There are a few ways to generate selectors for a new scraping or automation project:

  1. Chrome DevTools: Chrome has a nifty features where if you inspect any element in the DOM, you can right click on it and go to the Copy menu to copy a CSS or XPath selector to the element.
  2. DIY: If you have experience with XPath or CSS selectors, you can often infer what attributes and structural elements to use to generate selectors.
  3. Finic: Run finic generate-selectors to use a LLM to predict selectors for elements you pick out.

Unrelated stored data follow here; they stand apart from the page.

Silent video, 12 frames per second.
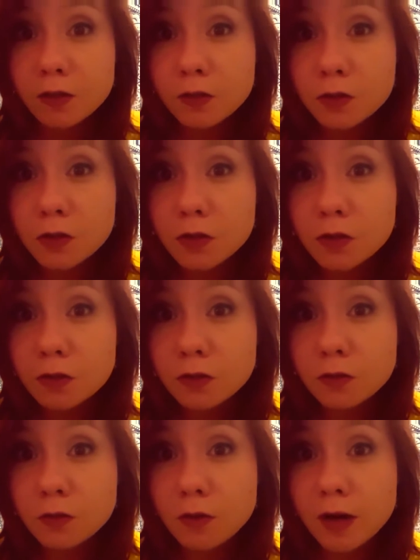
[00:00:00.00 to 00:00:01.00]
her
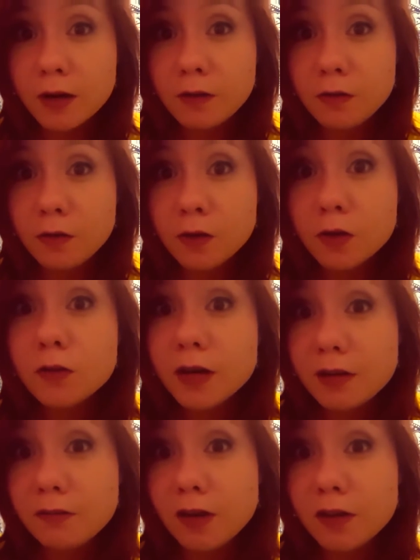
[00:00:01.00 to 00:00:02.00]
grand her
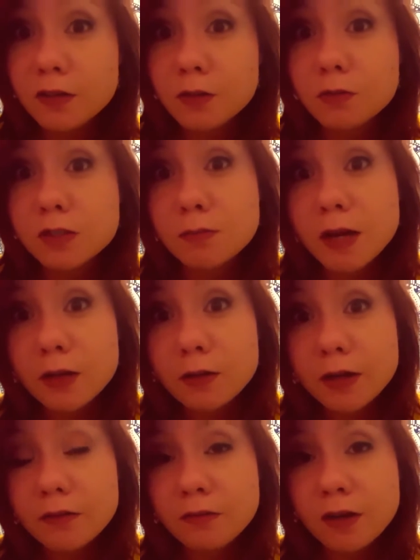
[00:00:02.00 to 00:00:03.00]
grandfather was my
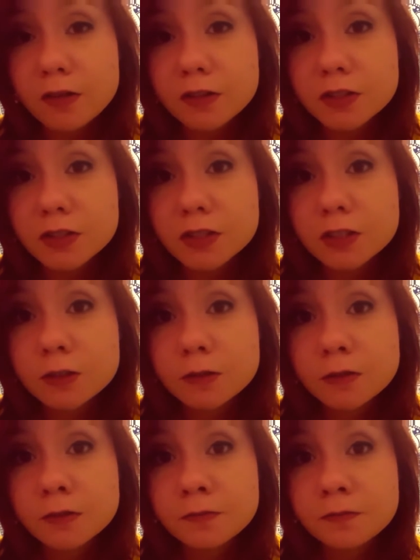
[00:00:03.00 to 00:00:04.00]
grandfather's
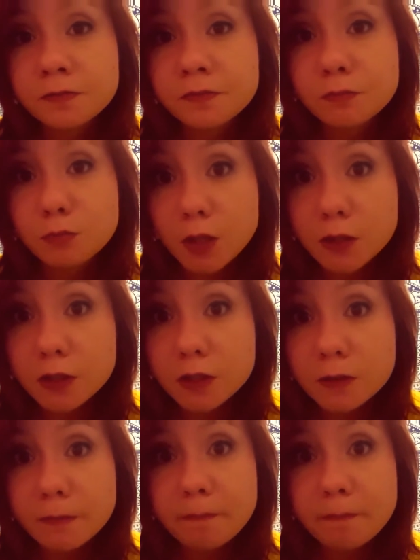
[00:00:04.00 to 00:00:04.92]
brother.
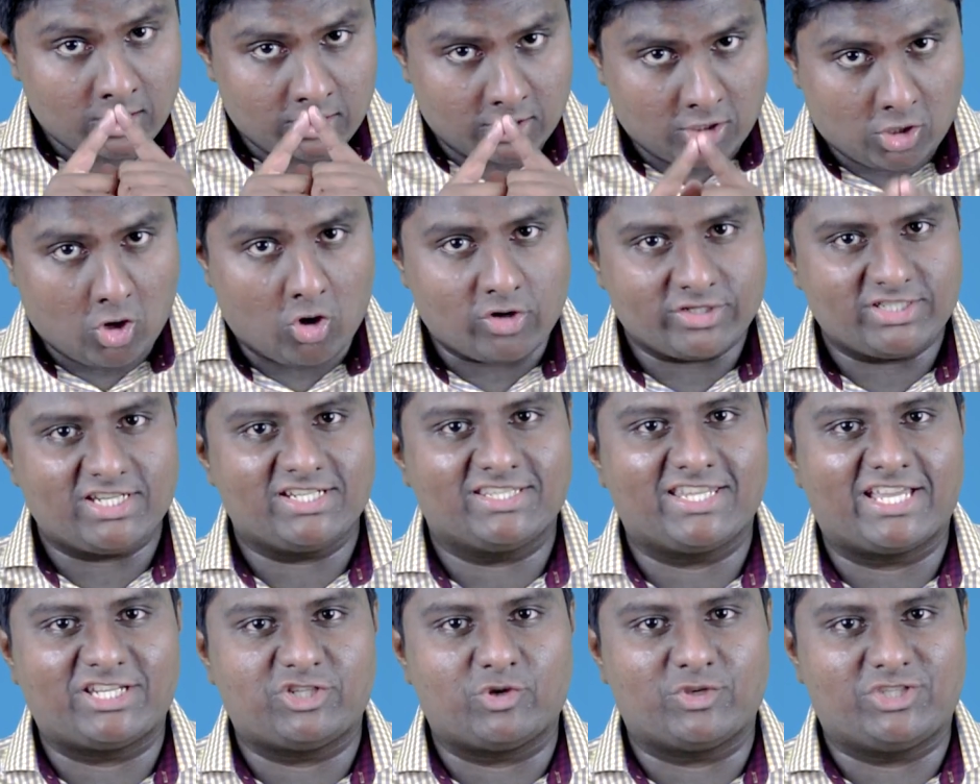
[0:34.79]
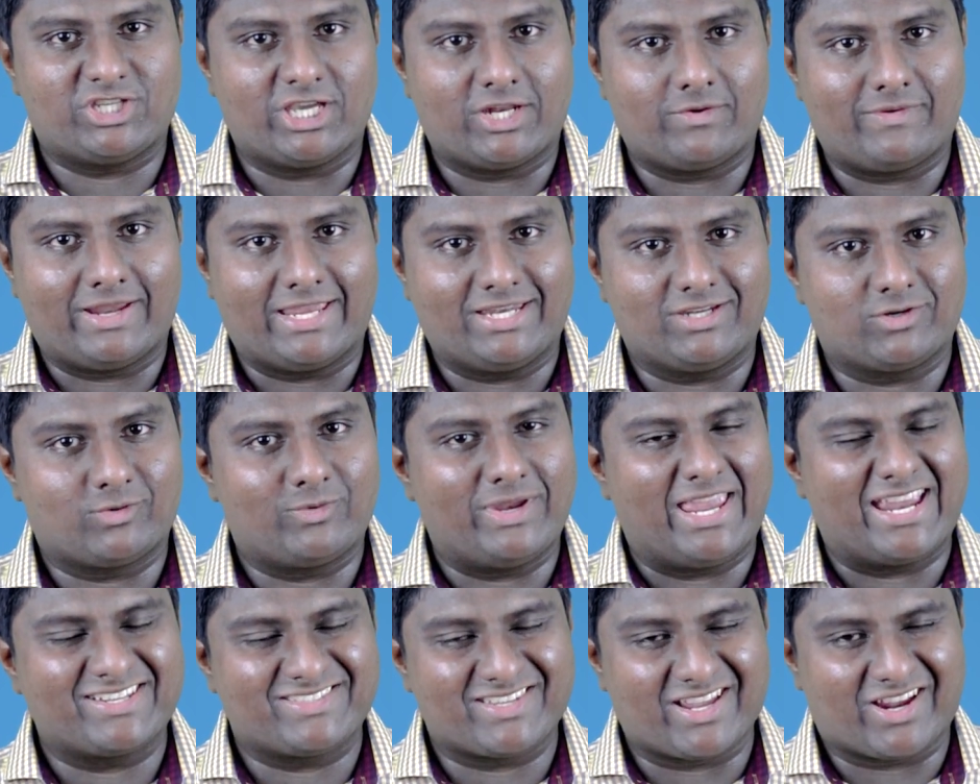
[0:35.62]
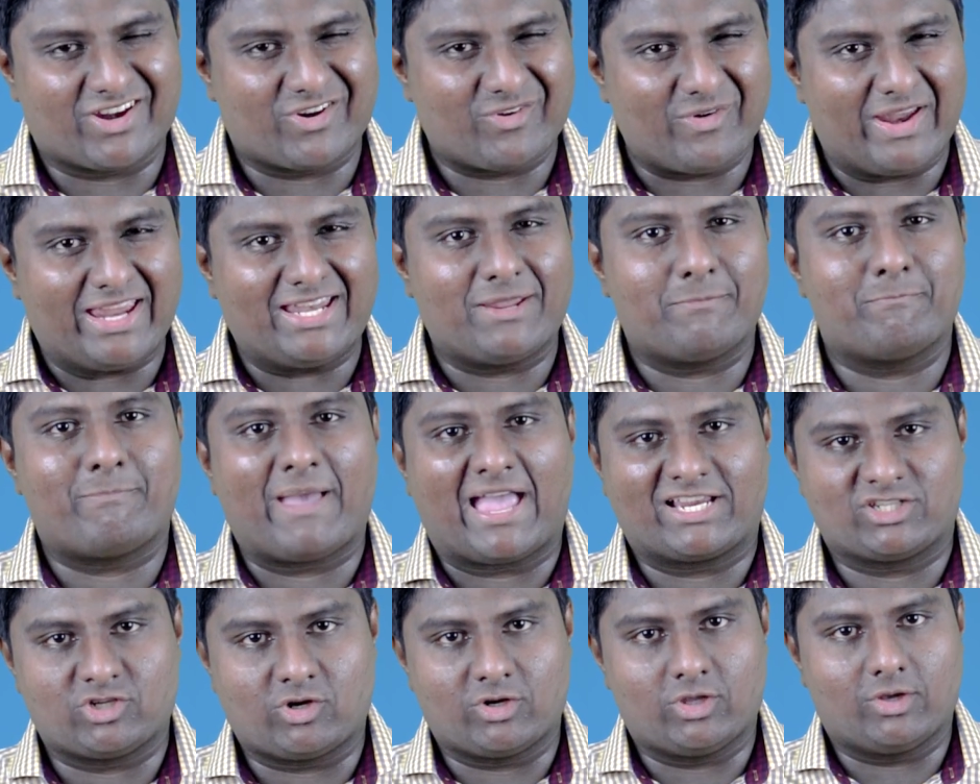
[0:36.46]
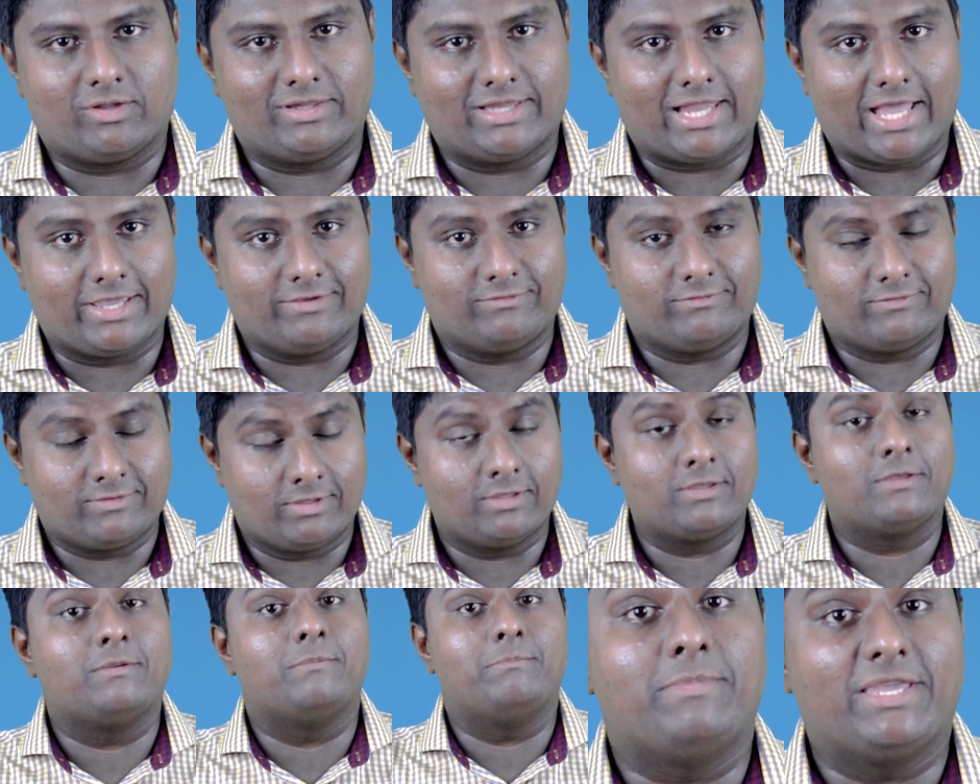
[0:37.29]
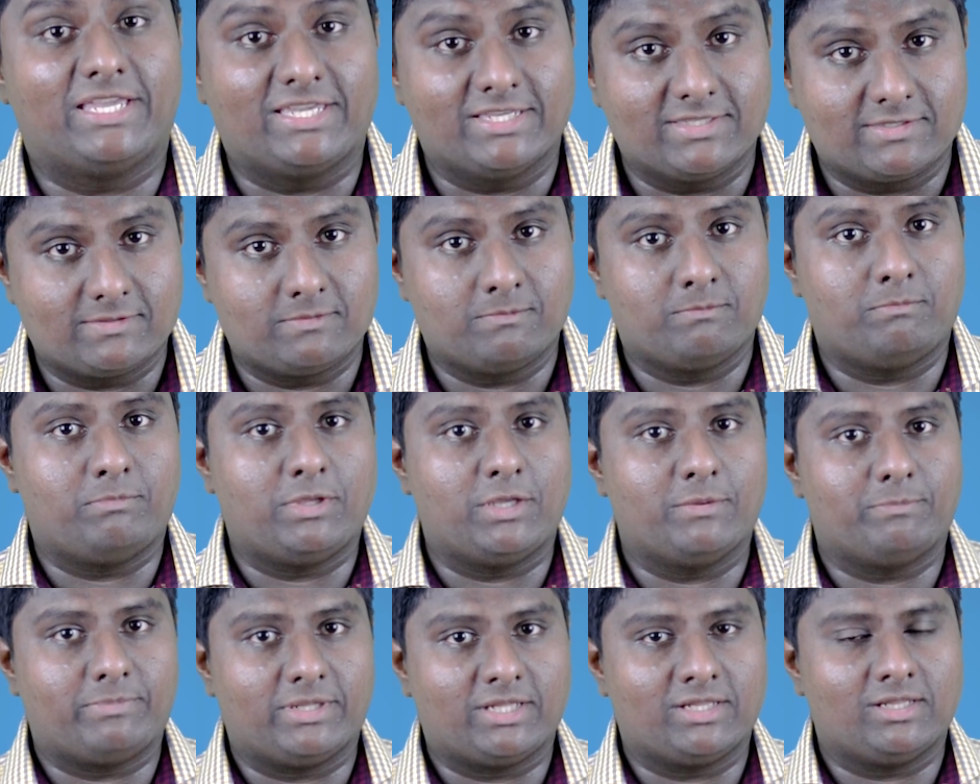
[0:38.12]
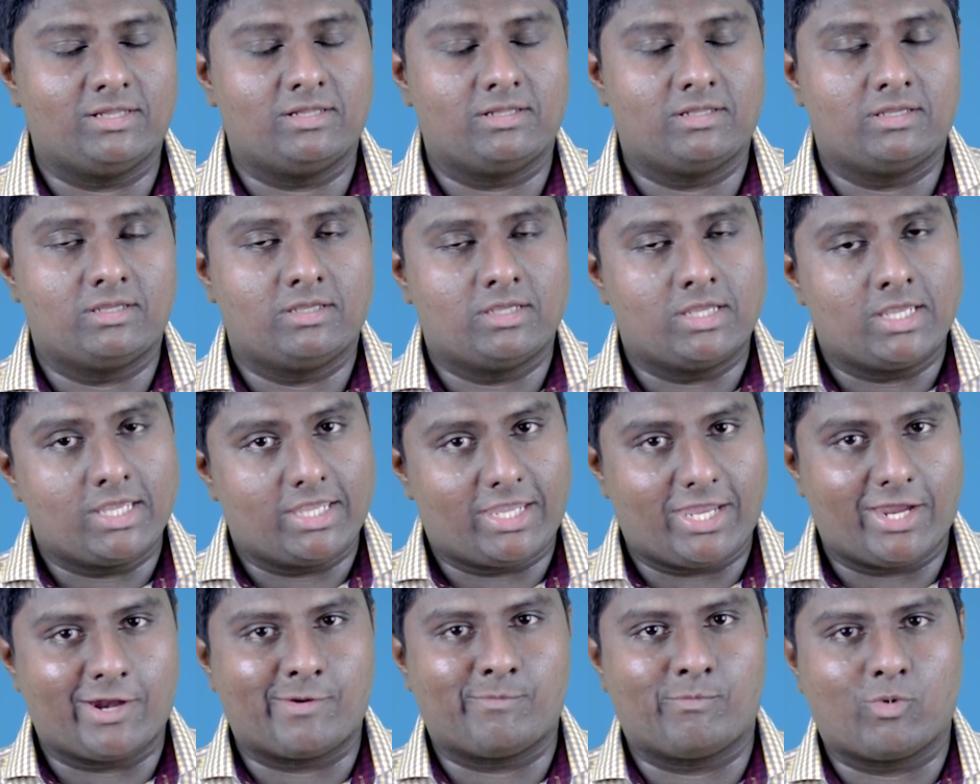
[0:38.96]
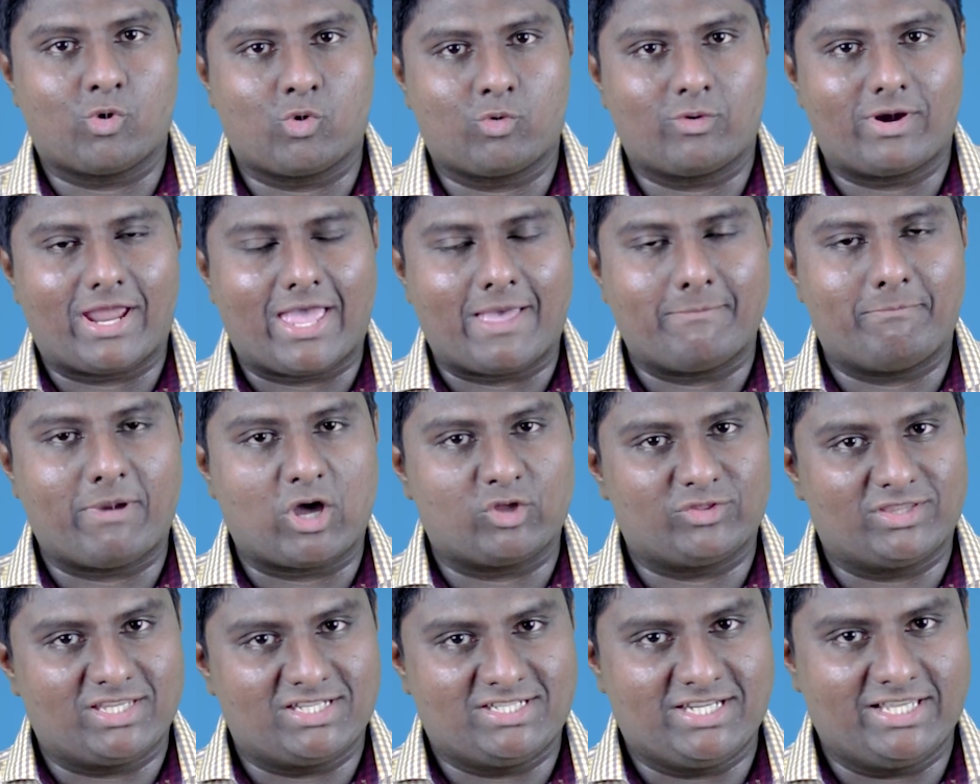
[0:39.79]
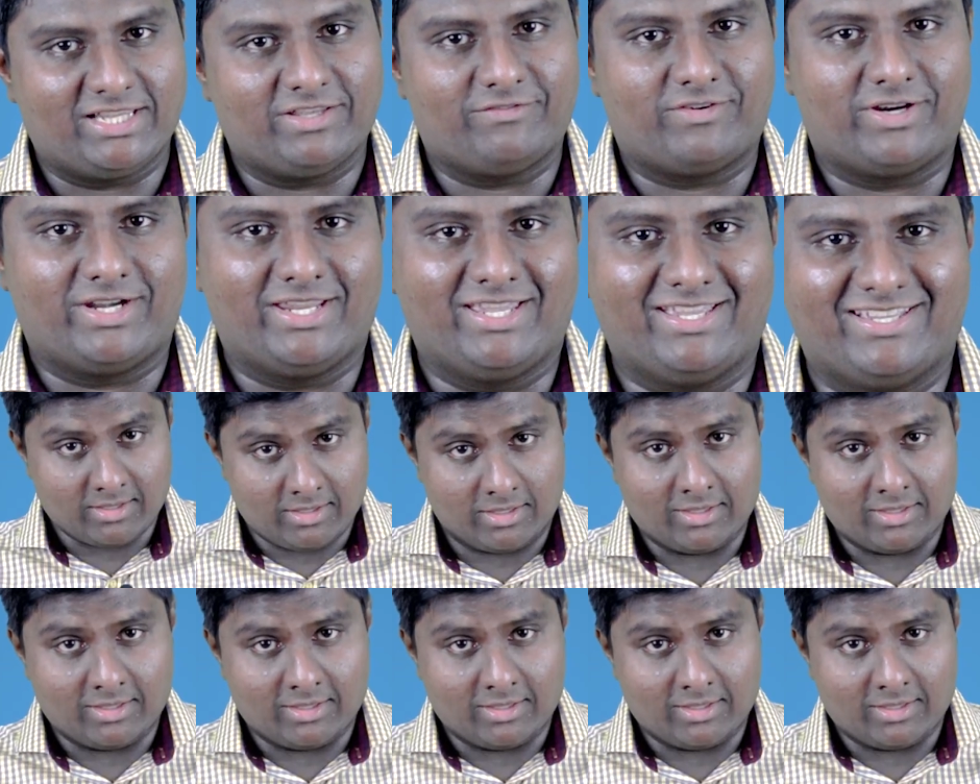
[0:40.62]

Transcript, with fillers: The content that you generate creates a great impact on your life because people care more about the delivery.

Each option has different tradeoffs. Defining selectors yourself is the most reliable method, but also most time consuming. Using DevTools makes it easy to get started, but the selectors it generates depend on IDs or specific tree structures that are often brittle. Using LLMs is more reliable than DevTools and faster than DIY, but has its own LLM-associated drawbacks (hallucinations, cost, etc).

In practice, we found that it costs about $0.03 per selector with GPT-4o or $0.0009 per selector with GPT-4o-mini.

Using the Finic Selector Generator

Finic’s selector generator runs entirely locally, except for a call to OpenAi or Anthropic using your API key. You can view the code here.

$ finic generate-selectors --api-key <your-openai-or-anthropic-api-key> --url <url-of-website>

This launches an interactive flow in your terminal for picking elements. At any point the help or h command will list all available commands.

Demo video

Step 1: Choose elements

Your terminal will update whenever a new element is selected. Enter add or a to queue it up for generation. list or l will list all queued elements. The browser will open in inspect mode, which prevents interacting with the website. Enter mode or m to toggle inspect mode on and off so you can navigate the website.

Step 2: Generate selectors

The command generate or g will start generating selectors for the elements you’ve queued. To minimize token usage, we send HTML for only the 2 closest siblings of the target element, the parent element, and the grandparent element. In our testing this ends up being less than 5000 tokens in most cases.

Selectors will be saved to selectors.json in the current directory.

Registering selectors with Finic Selector Service (FSS)

This is a preview: The Finic Selector Service is currently in development and not yet available.
Once you’ve generated selectors using the Finic SDK or another option, you can load it into FSS to easily retrieve them at runtime, and to enable self-healing. To do this, you’ll need to send an array of selector objects to our API endpoint:

curl --location --request POST 'https://api.finic.io/register_selector' \
--header 'Authorization: Bearer <Finic-API-Key>' \
--header 'Content-Type: application/json' \
--data '[
    {
        "selector_id": "<unique-identifier-for-selector>",
        "selector": "<your-xpath-or-css-selector>",
        "selector_type": "<xpath-or-css>",
        "url": "<url-of-the-page-where-selector-is-used>"
    },
    {
        "selector_id": "<unique-identifier-for-another-selector>",
        "selector": "<another-xpath-or-css-selector>",
        "selector_type": "<xpath-or-css>",
        "url": "<url-of-the-page-where-selector-is-used>"
    }
    ...
]'

Keep in mind that calling this endpoing with the same selector_id will overwrite existing registered selectors.

We plan on updating the Finic SDK to automatically sync selectors.json with FSS in a future update.